A disputa centra-se nas directrizes de planeamento em Selangor, um estado rico e densamente povoado que rodeia Kuala Lumpur, que os críticos dizem que poderia restringir locais de culto não-islâmicos em áreas comerciais, onde muitos grupos religiosos operam há muito tempo porque as terras formalmente declaradas são escassas.

A reação expôs uma ansiedade mais ampla entre os eleitores não-muçulmanos no país de maioria muçulmana e vive num momento delicado para o governo de Anwar. Paquistão Harapan (PH) coligação.

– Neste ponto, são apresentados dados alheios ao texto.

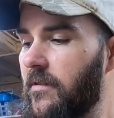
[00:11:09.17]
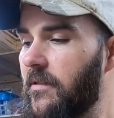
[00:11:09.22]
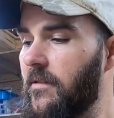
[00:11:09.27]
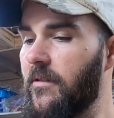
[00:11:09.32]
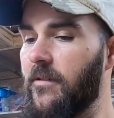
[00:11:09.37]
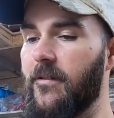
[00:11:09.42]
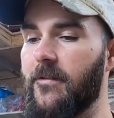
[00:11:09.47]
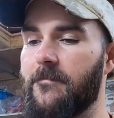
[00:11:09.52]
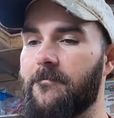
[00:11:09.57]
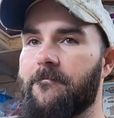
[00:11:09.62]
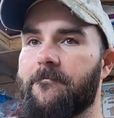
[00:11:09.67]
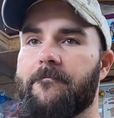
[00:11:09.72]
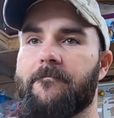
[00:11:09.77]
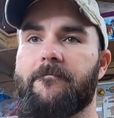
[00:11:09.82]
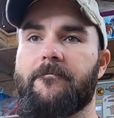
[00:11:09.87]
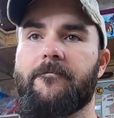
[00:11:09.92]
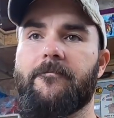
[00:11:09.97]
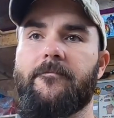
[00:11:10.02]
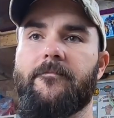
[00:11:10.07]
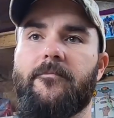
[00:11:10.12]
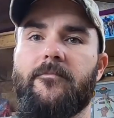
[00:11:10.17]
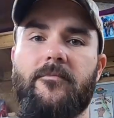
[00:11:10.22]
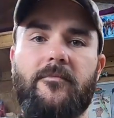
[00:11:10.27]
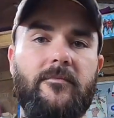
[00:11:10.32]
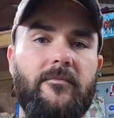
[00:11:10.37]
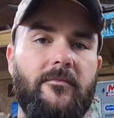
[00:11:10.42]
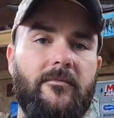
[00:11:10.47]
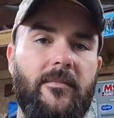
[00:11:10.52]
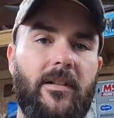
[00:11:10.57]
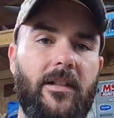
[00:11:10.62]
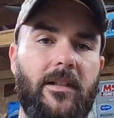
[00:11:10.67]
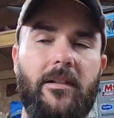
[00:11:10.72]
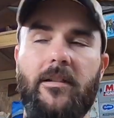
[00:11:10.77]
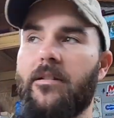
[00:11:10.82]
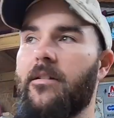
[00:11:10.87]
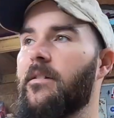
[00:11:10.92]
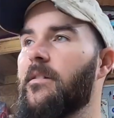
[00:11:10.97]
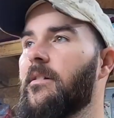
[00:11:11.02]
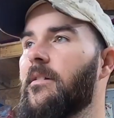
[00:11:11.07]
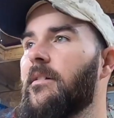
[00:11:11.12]
uh,
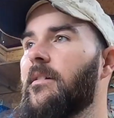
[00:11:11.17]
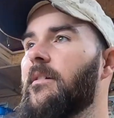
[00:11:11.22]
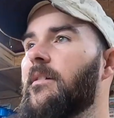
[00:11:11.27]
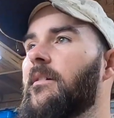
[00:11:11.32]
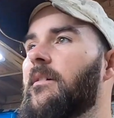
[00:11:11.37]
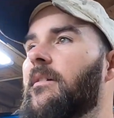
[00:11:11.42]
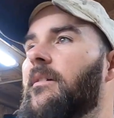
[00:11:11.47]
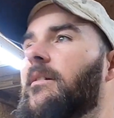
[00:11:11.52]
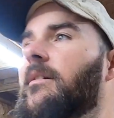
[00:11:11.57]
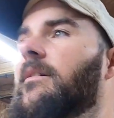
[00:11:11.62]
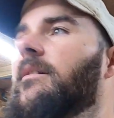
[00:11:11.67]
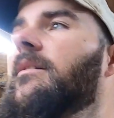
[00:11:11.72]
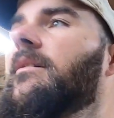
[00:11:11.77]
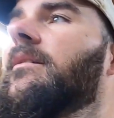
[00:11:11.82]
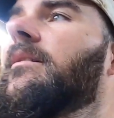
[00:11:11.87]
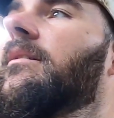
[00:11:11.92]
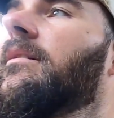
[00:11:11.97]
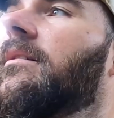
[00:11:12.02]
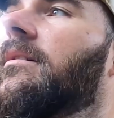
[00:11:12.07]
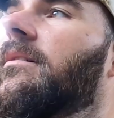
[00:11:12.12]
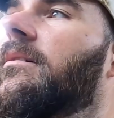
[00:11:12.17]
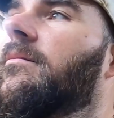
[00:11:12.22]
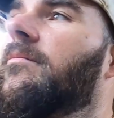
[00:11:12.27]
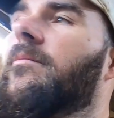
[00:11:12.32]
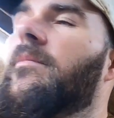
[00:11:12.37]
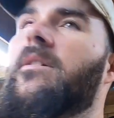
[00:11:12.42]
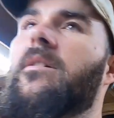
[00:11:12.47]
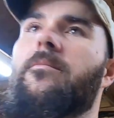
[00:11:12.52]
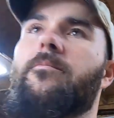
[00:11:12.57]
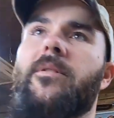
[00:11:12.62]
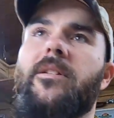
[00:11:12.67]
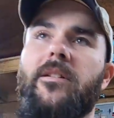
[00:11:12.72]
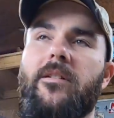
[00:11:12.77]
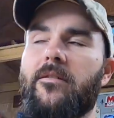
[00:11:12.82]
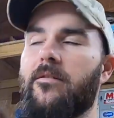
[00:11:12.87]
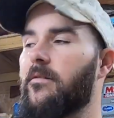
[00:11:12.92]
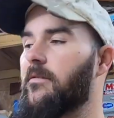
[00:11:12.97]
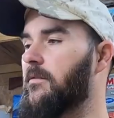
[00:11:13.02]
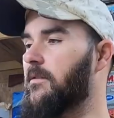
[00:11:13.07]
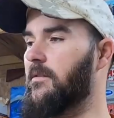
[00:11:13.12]
my, my
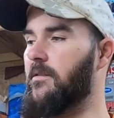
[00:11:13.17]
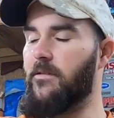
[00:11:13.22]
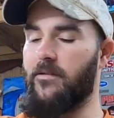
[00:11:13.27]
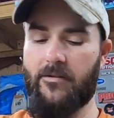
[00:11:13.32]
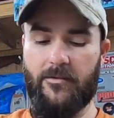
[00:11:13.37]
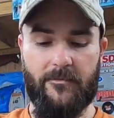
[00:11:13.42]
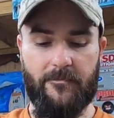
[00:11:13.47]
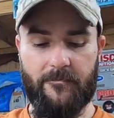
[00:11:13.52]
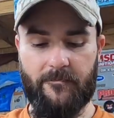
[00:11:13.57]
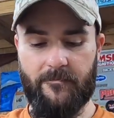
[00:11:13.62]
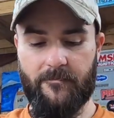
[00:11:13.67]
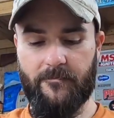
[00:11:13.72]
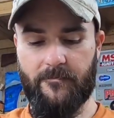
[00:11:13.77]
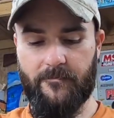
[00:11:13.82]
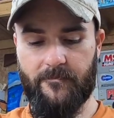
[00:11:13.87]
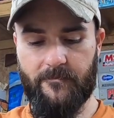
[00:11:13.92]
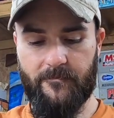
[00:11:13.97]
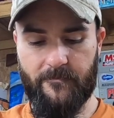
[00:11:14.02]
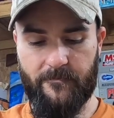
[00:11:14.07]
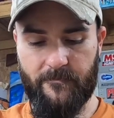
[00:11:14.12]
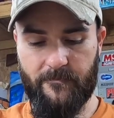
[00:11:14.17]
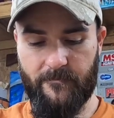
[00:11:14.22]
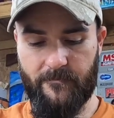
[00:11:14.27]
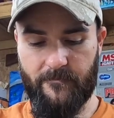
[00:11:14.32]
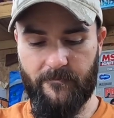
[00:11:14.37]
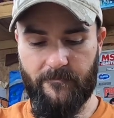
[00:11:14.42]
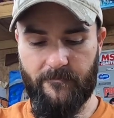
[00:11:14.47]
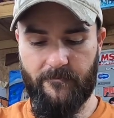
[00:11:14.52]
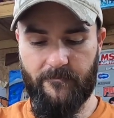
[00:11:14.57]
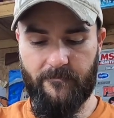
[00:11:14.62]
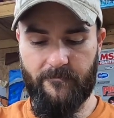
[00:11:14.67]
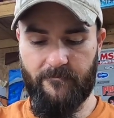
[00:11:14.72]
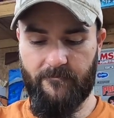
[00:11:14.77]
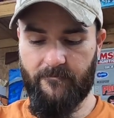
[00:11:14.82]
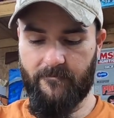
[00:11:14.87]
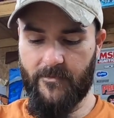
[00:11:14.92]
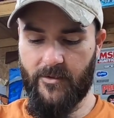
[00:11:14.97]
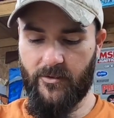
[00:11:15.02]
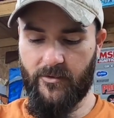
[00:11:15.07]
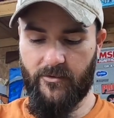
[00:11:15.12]
bigger um,
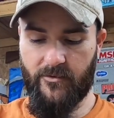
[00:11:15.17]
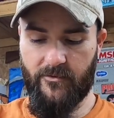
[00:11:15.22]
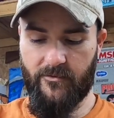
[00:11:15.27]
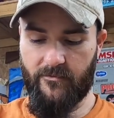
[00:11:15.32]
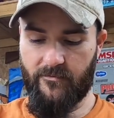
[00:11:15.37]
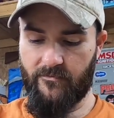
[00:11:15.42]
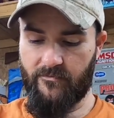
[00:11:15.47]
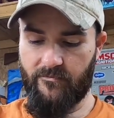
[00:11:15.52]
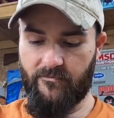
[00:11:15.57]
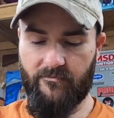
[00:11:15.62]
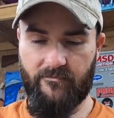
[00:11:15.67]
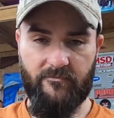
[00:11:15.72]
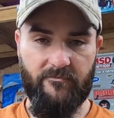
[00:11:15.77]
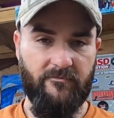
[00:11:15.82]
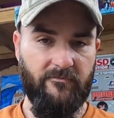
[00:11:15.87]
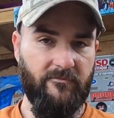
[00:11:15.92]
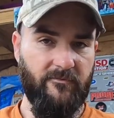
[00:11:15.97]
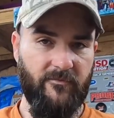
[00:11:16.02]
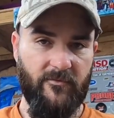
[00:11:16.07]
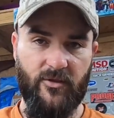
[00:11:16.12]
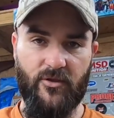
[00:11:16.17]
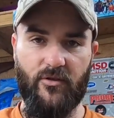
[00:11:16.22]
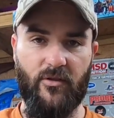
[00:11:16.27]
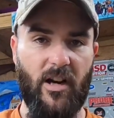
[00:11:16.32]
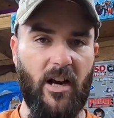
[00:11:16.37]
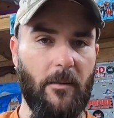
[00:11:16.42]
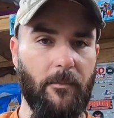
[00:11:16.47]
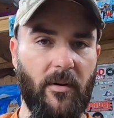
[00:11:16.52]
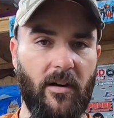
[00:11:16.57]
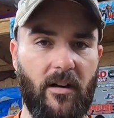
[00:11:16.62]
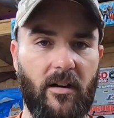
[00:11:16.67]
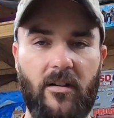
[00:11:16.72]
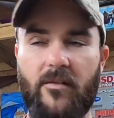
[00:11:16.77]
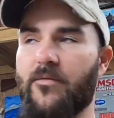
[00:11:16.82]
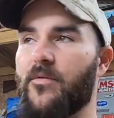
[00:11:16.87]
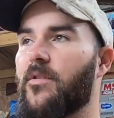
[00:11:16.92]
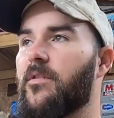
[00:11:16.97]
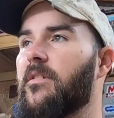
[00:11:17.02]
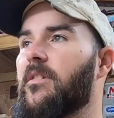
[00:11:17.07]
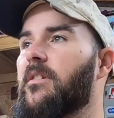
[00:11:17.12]
little
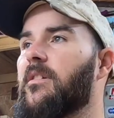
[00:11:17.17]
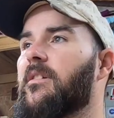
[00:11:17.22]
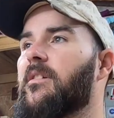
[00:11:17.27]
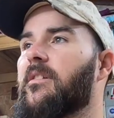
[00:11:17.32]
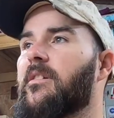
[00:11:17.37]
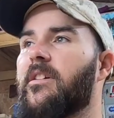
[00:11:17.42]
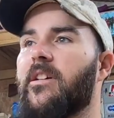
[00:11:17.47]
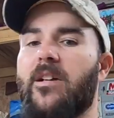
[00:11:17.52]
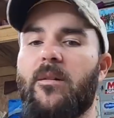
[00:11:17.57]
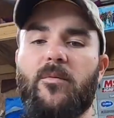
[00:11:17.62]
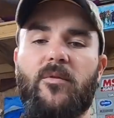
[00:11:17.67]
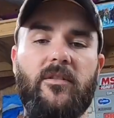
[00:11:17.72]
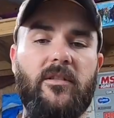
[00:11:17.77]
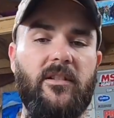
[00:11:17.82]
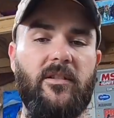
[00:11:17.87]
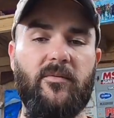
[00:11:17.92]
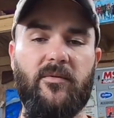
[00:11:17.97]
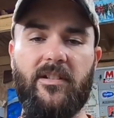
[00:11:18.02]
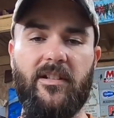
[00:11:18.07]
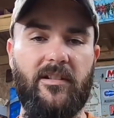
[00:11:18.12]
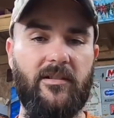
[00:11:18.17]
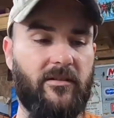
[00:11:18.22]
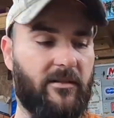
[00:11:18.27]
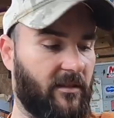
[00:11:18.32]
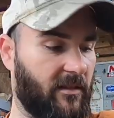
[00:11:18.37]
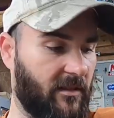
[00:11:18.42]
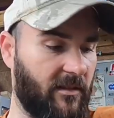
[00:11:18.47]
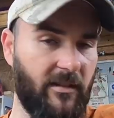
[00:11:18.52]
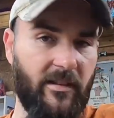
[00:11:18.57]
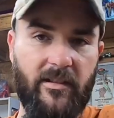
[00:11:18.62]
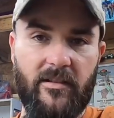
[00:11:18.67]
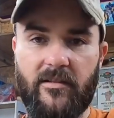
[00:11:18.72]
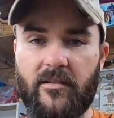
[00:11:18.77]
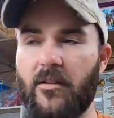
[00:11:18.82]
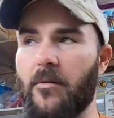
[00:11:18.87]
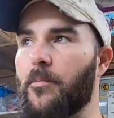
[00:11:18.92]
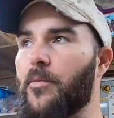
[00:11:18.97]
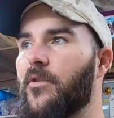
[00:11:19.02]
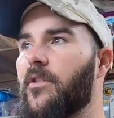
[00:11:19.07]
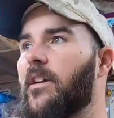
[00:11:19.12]
tripod for the camera. This one actually, it stands
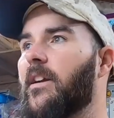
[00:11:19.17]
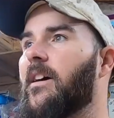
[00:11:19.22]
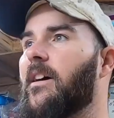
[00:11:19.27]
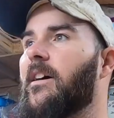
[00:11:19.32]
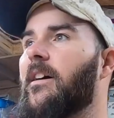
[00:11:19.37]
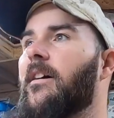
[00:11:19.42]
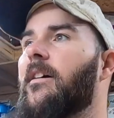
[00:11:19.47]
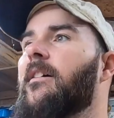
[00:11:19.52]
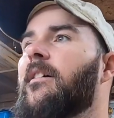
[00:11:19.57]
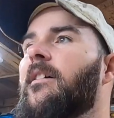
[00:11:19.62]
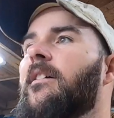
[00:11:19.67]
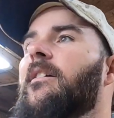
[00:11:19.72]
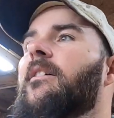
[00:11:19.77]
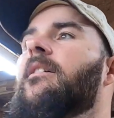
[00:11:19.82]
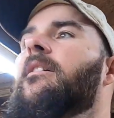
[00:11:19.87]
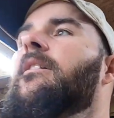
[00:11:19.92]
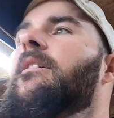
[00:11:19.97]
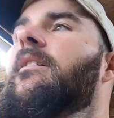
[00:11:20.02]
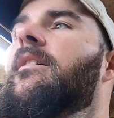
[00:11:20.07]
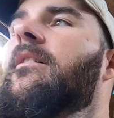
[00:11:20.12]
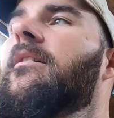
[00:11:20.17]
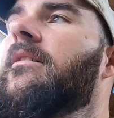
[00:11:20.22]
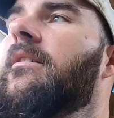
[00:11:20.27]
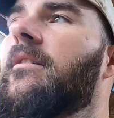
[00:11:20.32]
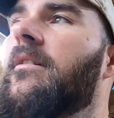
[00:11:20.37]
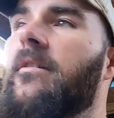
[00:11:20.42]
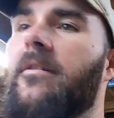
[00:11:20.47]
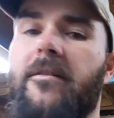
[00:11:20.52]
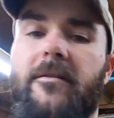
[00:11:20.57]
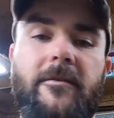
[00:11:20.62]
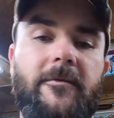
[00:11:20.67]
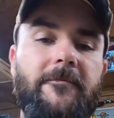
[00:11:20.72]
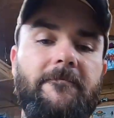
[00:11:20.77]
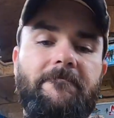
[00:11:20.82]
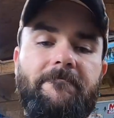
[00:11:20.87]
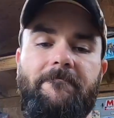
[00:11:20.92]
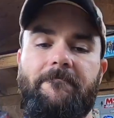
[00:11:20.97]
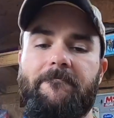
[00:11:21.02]
up pretty high. Um,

Os recentes focos de conflito envolvendo explorações de suínos, templos hindus e locais de culto não autorizados em terras do governo levantaram preocupações sobre os direitos das minorias.

A disputa começou depois que o membro do Parlamento de Petaling Jaya, Lee Chean Chung, sinalizou cláusulas nas Diretrizes e Padrões de Planejamento do Estado de Selangor para Instalações Comunitárias, que foram aprovadas pelo conselho executivo estadual em 12 de novembro.

Estudantes descem de uma ponte em frente a uma igreja em Kuala Lumpur. Foto: AFP

Elaboradas pela PLANMalaysia Selangor, as regras estabelecem que locais de culto não-islâmicos não podem ser localizados em zonas comerciais e que os edifícios existentes não podem ser convertidos para tal uso.